離れて暮らす実家の防犯・空き巣対策。留守がちな家を守るためにできること
1留守がちな家が狙われやすいと言われる理由
空き巣は、下見をして「留守が多そうな家」「侵入しやすそうな家」を選ぶ傾向があると言われています。郵便物がたまっている、洗濯物が出ていない、夜になっても電気がつかないといった様子は、外から見て「誰も住んでいないのでは」と判断される材料になりえます。親が入院・入所した、あるいは離れて暮らす実家に帰る頻度が減った家庭ほど、こうしたサインが蓄積しやすくなります。
2「留守が分かるサイン」を減らす工夫
- 郵便物の管理:郵便局の転送サービスや、近隣に頼んで定期的に回収してもらう
- 照明のタイマー:時間帯によって自動で電気がつく機器を設置し、在宅しているように見せる
- 敷地の手入れ:庭木が伸び放題、雑草が生い茂っているなど、放置感が出ないよう最低限の手入れをする
- SNSでの発信に注意:帰省予定や旅行予定をSNSに投稿する際は、公開範囲や投稿タイミングに気を配る
すべてを完璧にこなす必要はありません。できることから一つずつ取り入れるだけでも、外から見た「隙」を減らす効果が期待できます。
3帰省時にチェックしておきたいポイント
帰省したタイミングで、鍵・窓の施錠状態、玄関や勝手口の鍵の劣化、庭や物置の様子を確認しておくと安心です。特に、雨戸や勝手口など普段あまり使わない場所は、施錠を忘れがちなポイントです。近隣の方と顔を合わせる機会があれば、簡単な挨拶をしておくことも、いざという時に気にかけてもらえるきっかけになります。
4見守りサービス・自治体の防犯情報の活用
離れていてもできる備えとして、見守りカメラやセンサー、地域の防犯パトロール情報の活用があります。お住まいの自治体によっては、防犯登録や防犯パトロールの情報提供を行っている場合もあるため、地域包括支援センターや警察署の生活安全課に相談してみるのも一つの方法です。人による見守りサービスの選び方は見守りサービスの選び方と料金比較、公的な見守り制度は自治体の高齢者見守りサービスで詳しく解説しています。
5実家が空き家になる場合の考え方
親が施設に入る、あるいは亡くなって家が完全に空き家になる場合は、防犯対策だけでなく、家そのものをどうするかという実家じまいの検討も必要になります。放置した空き家は防犯上のリスクだけでなく、固定資産税や近隣トラブルの原因になることもあります。実家じまいの進め方は実家じまいの手順とタイミングで詳しく解説しています。
6よくある質問
Q. 帰省の頻度が少ない場合、何から始めればいいですか?
A. まずは郵便物の管理と照明タイマーの設置など、外から留守と分かりにくくする工夫から始めるのがおすすめです。近隣への声かけも有効な対策の一つです。

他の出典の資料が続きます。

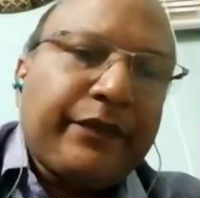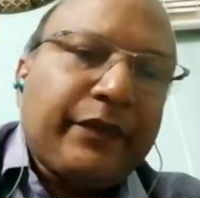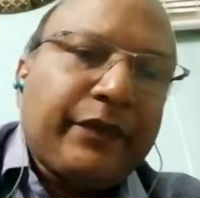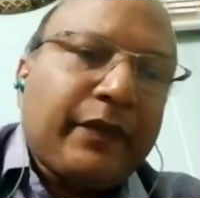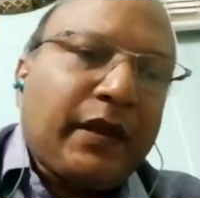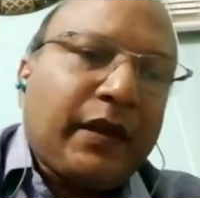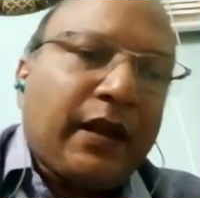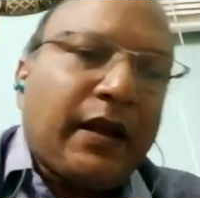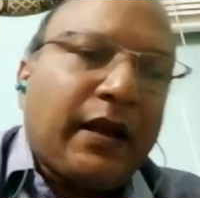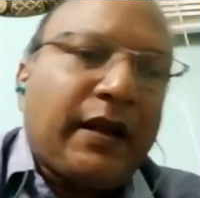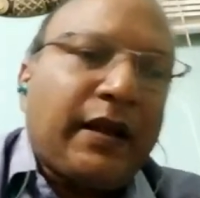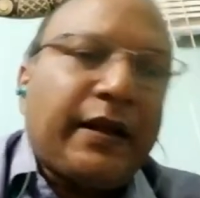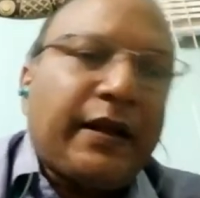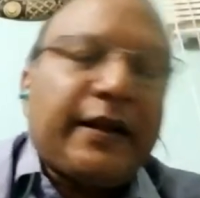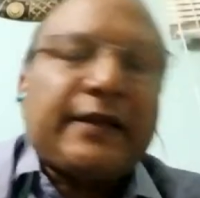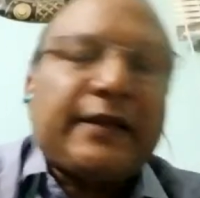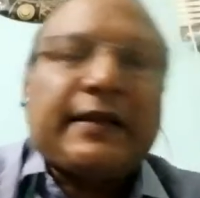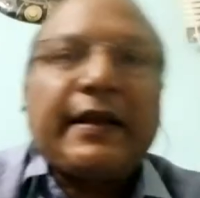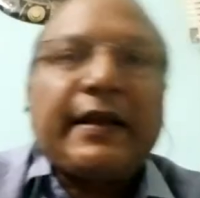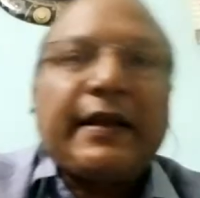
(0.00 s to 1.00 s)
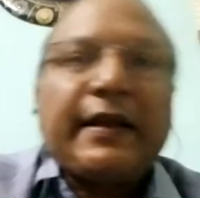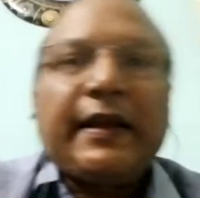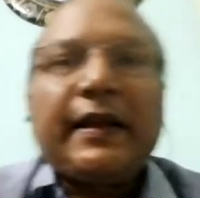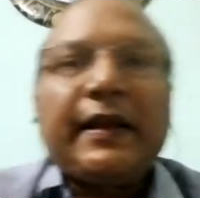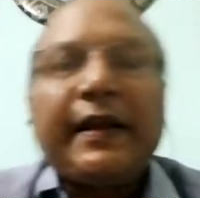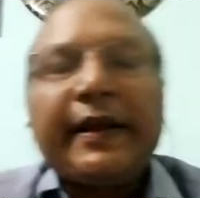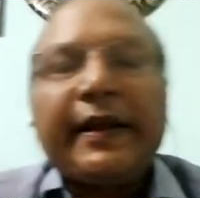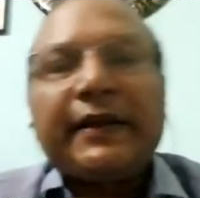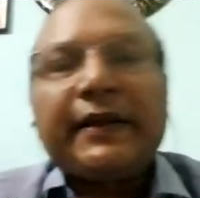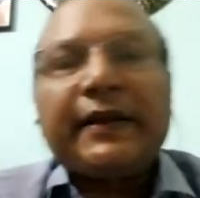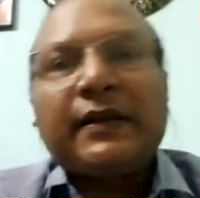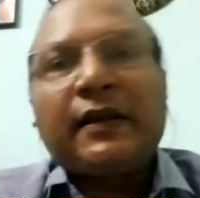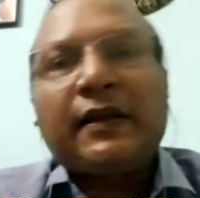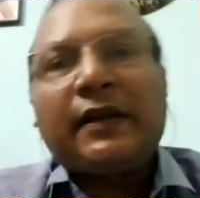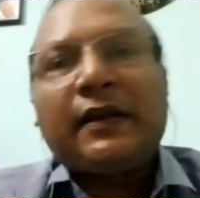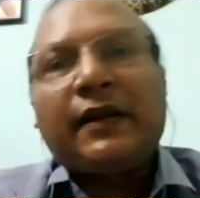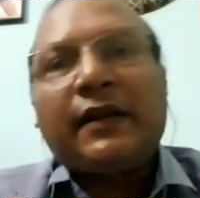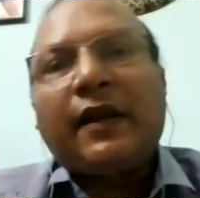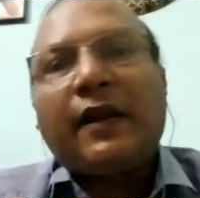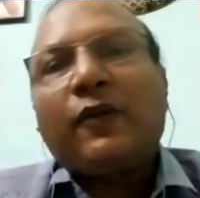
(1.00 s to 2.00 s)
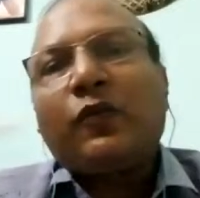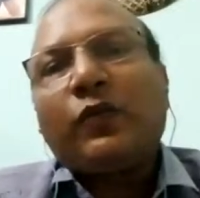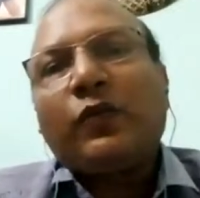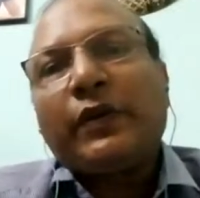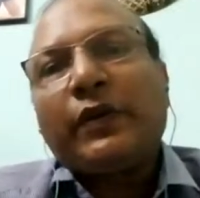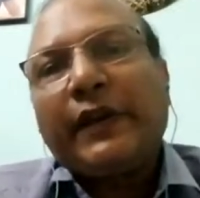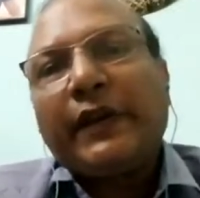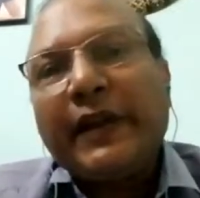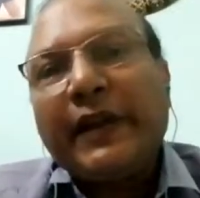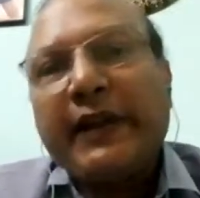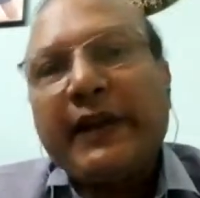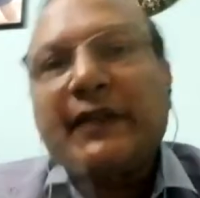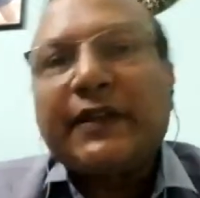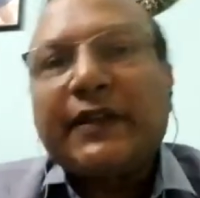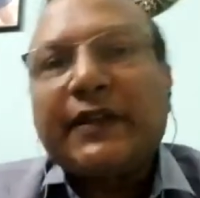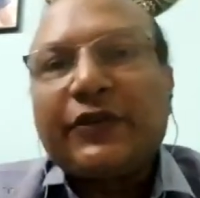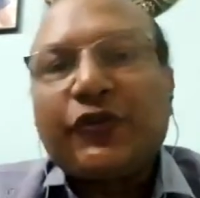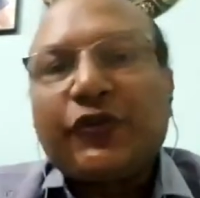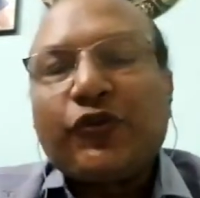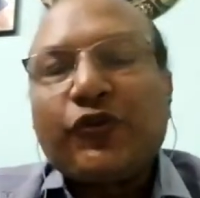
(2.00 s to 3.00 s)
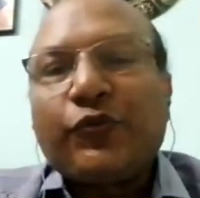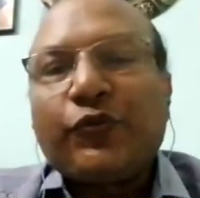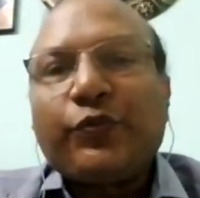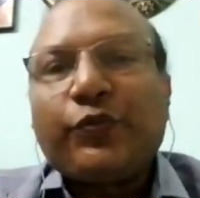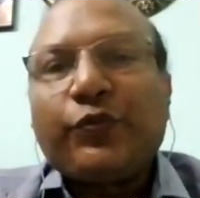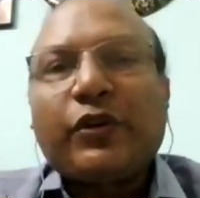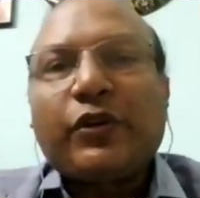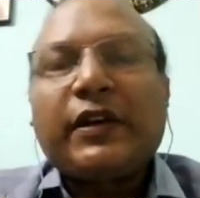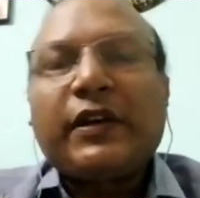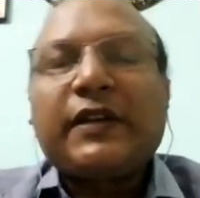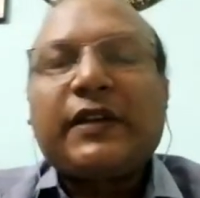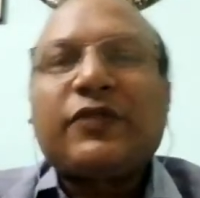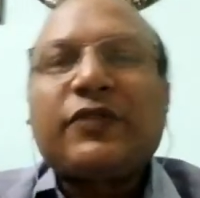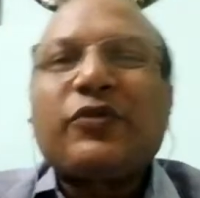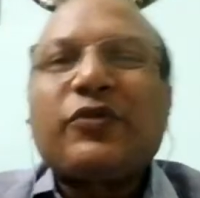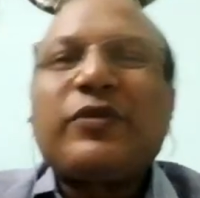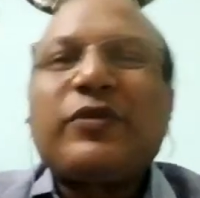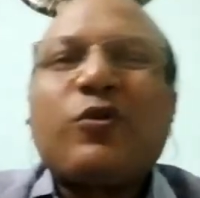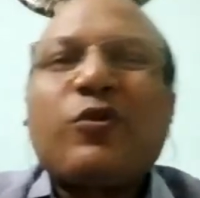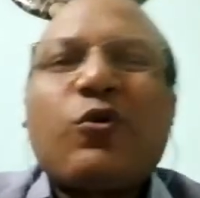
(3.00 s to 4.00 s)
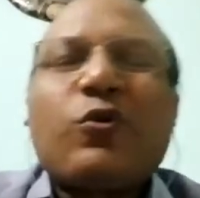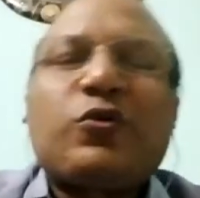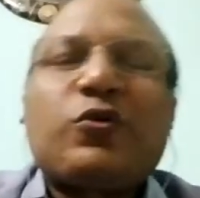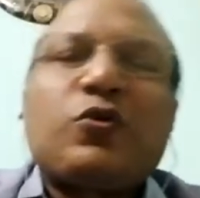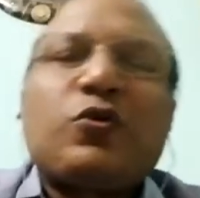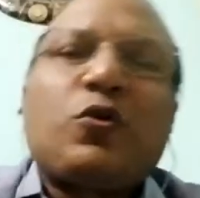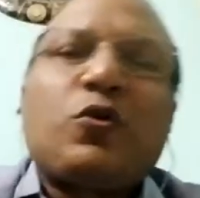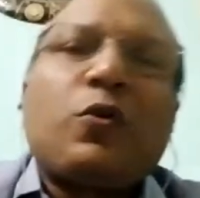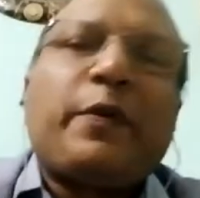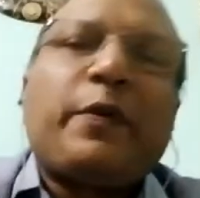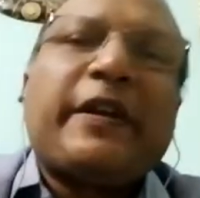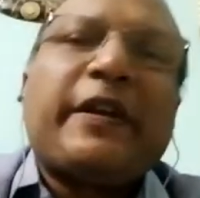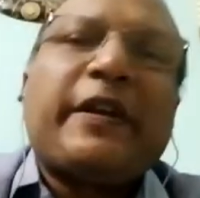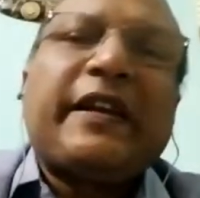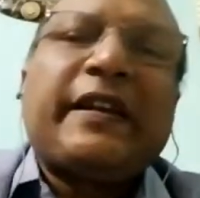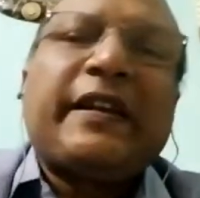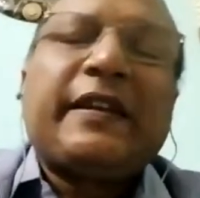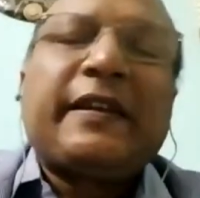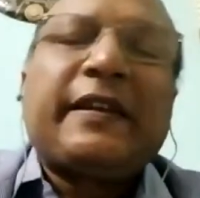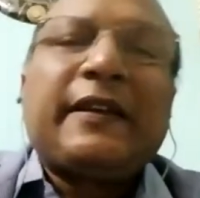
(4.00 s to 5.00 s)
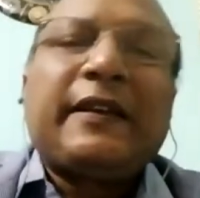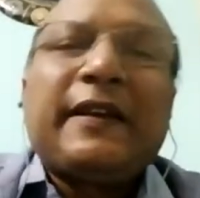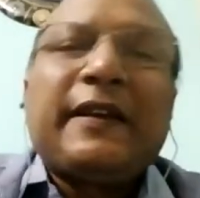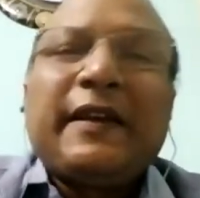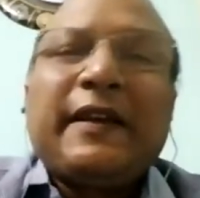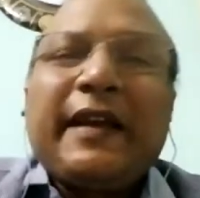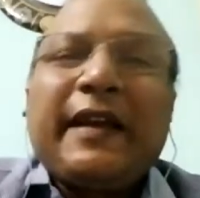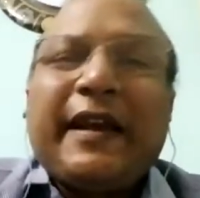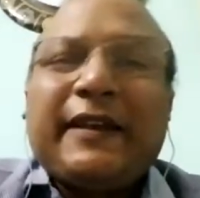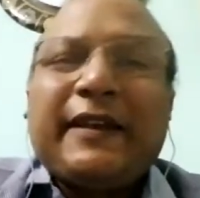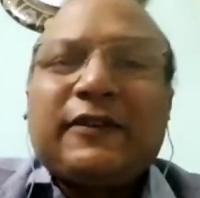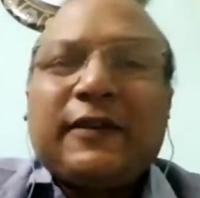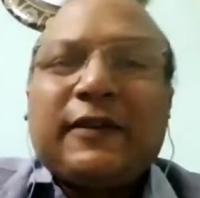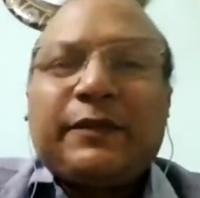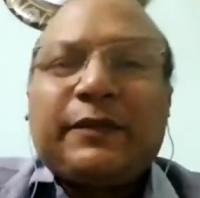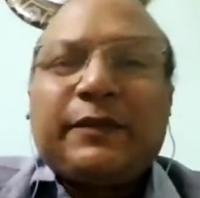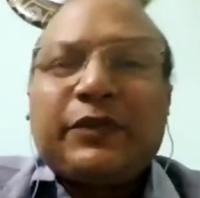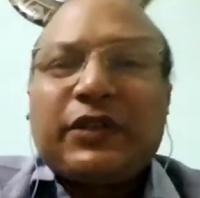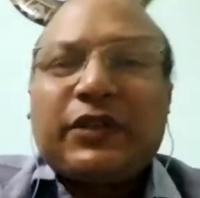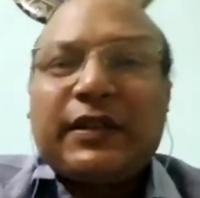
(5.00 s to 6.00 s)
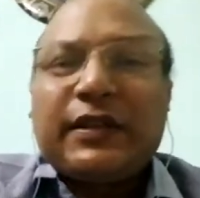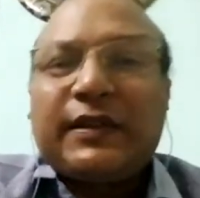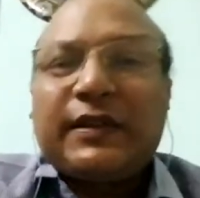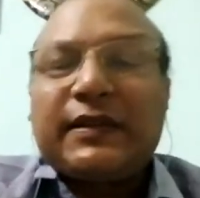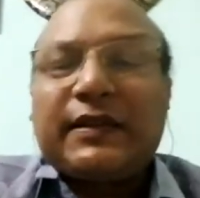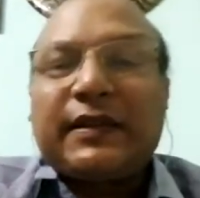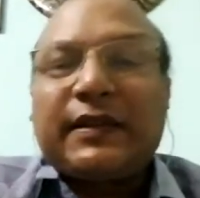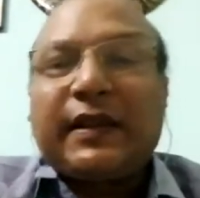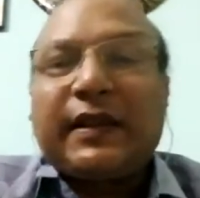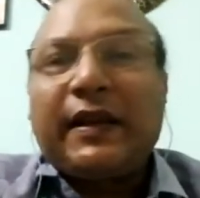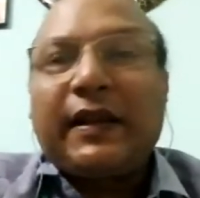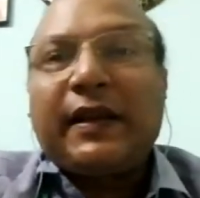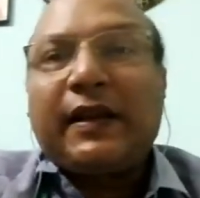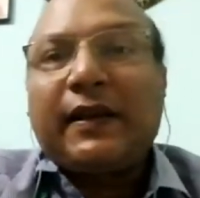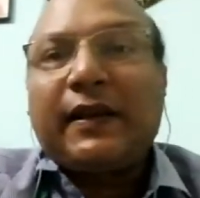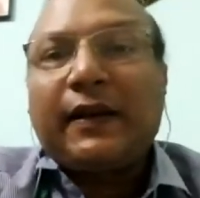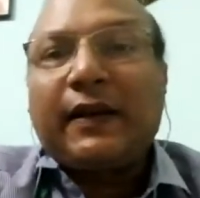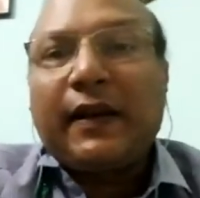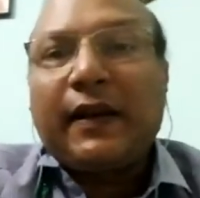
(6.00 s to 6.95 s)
let us say, now let us assume. Okay, so many assumptions here as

Q. SNSに帰省・旅行の予定を投稿しても大丈夫ですか?
A. 投稿の公開範囲やタイミングには注意が必要です。リアルタイムでの投稿は避け、帰宅後にまとめて投稿するなどの工夫が考えられます。
Q. 実家が空き家になりそうな場合、防犯以外に何を考えればいいですか?
A. 家そのものの活用・売却・解体などを検討する「実家じまい」も選択肢の一つです。放置すると税金や近隣トラブルのリスクもあるため、早めに家族で話し合っておくことをおすすめします。